Takayuki Tatsumi is one of Japan’s leading cultural critics, renowned for his work on American literature and culture. With his encyclopedic knowledge and fan’s love of both Japanese and American art and literature, he is perhaps uniquely well situated to offer this study of the dynamic crosscurrents between the avant-gardes and pop cultures of Japan and the United States. In Full Metal Apache, Tatsumi looks at the work of artists from both sides of the Pacific: fiction writers and poets, folklorists and filmmakers, anime artists, playwrights, musicians, manga creators, and performance artists.
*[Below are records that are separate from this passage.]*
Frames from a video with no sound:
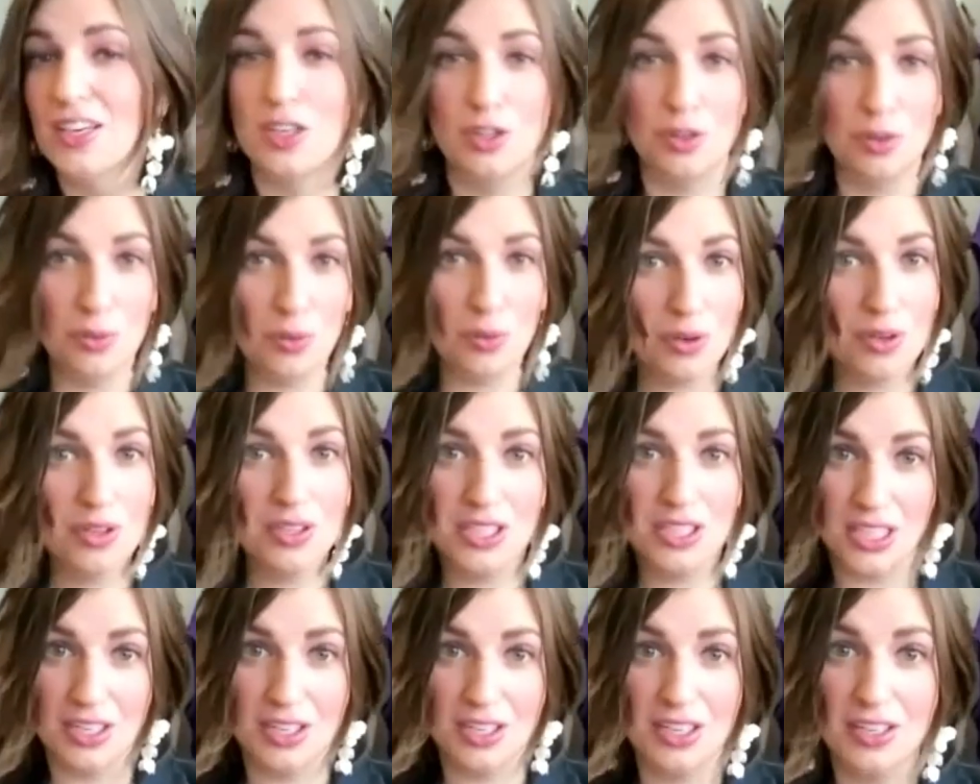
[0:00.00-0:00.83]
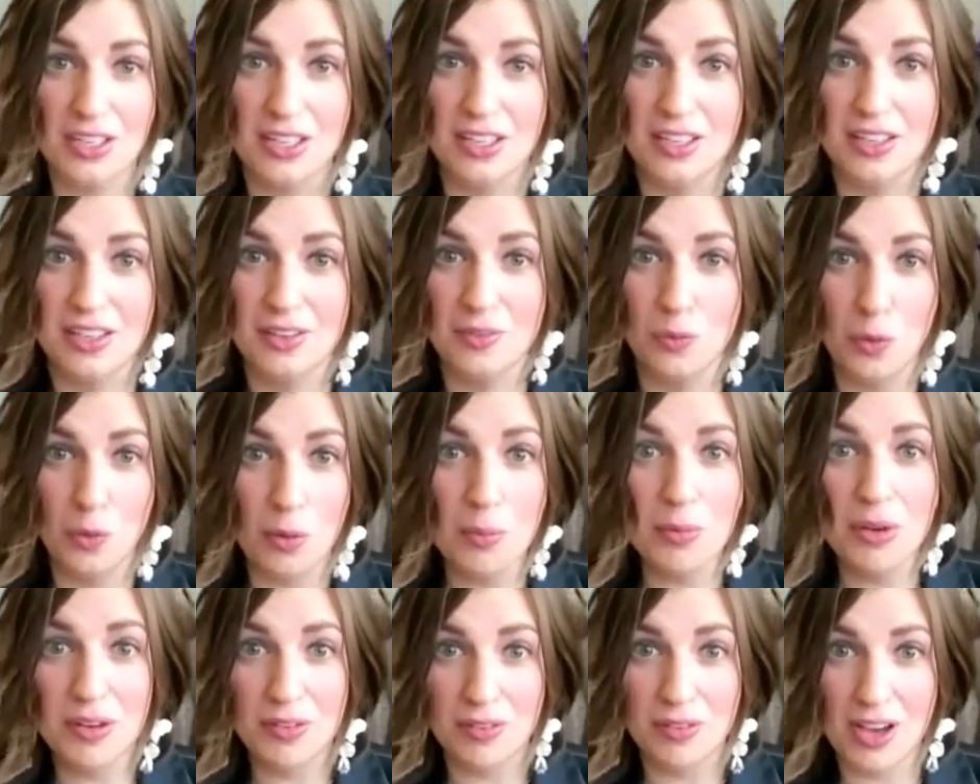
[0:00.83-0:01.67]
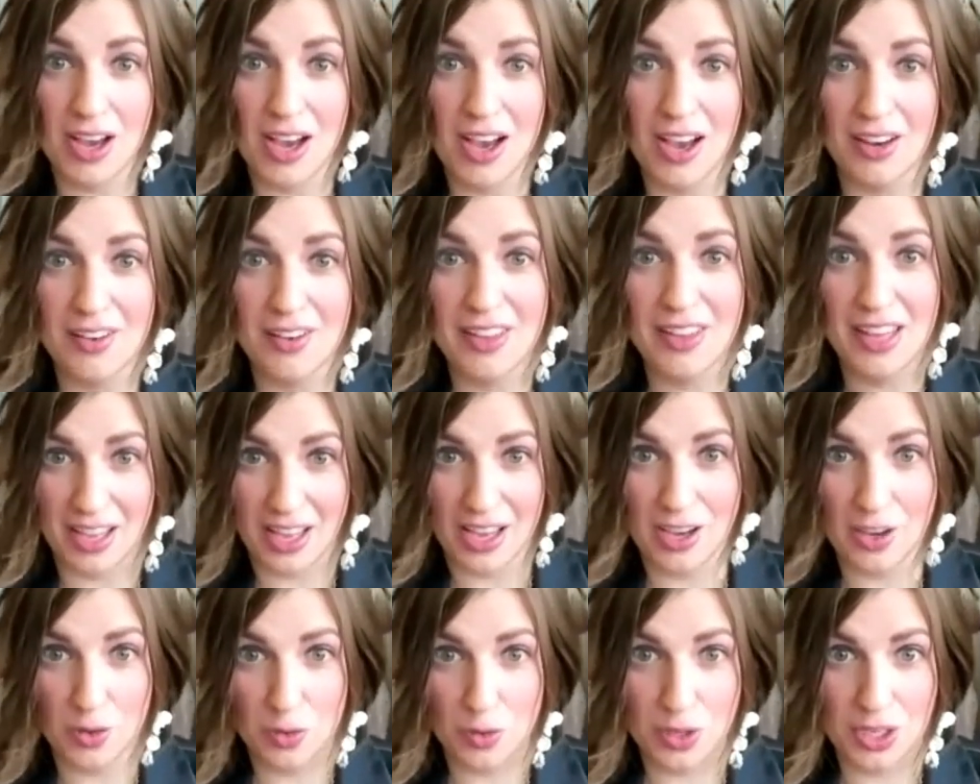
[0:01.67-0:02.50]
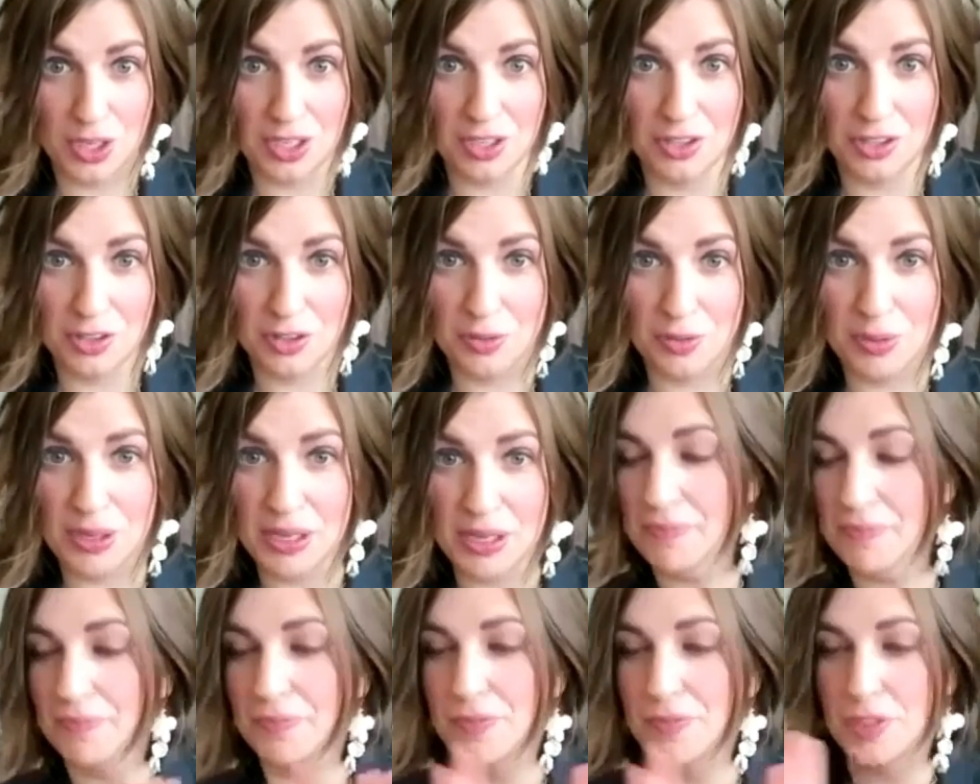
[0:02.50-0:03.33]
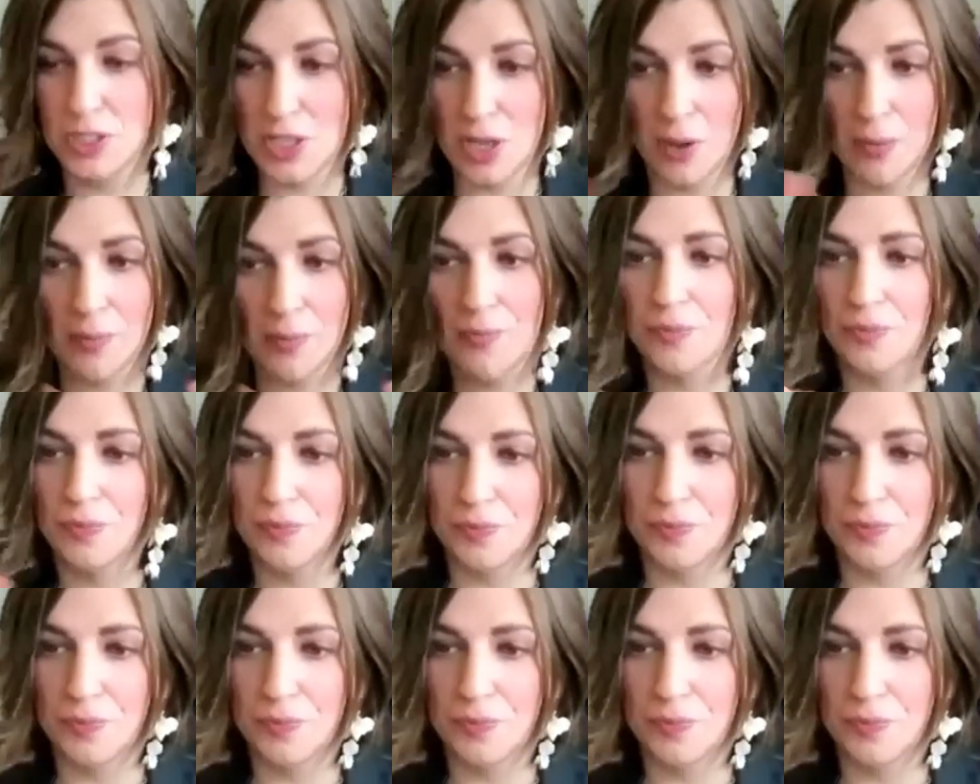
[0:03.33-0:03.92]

authoritarian woman of God that God created you to be. So,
Tatsumi shows how, over the past twenty years or so, writers and artists have openly and exuberantly appropriated materials drawn from East and West, from sources both high and low, challenging and unraveling the stereotypical images Japan and America have of one another.Full Metal Apache introduces English-language readers to a vast array of Japanese writers and performers and considers their work in relation to the output of William Gibson, Thomas Pynchon, H. G. Wells, Jack London, J. G. Ballard, and other Westerners. Tatsumi moves from the poetics of metafiction to the complex career of Madame Butterfly stories and from the role of the Anglo-American Lafcadio Hearn in promoting Japanese folklore within Japan during the nineteenth century to the Japanese monster Godzilla as an embodiment of both Japanese and Western ideas about the Other. Along the way, Tatsumi develops original arguments about the self-fashioning of “Japanoids” in the globalist age, the philosophy of “creative masochism” inherent within postwar Japanese culture, and the psychology of “Mikadophilia” indispensable for the construction of a cyborg identity. Tatsumi’s exploration of the interplay between Japanese and American cultural productions is as electric, ebullient, and provocative as the texts and performances he analyzes.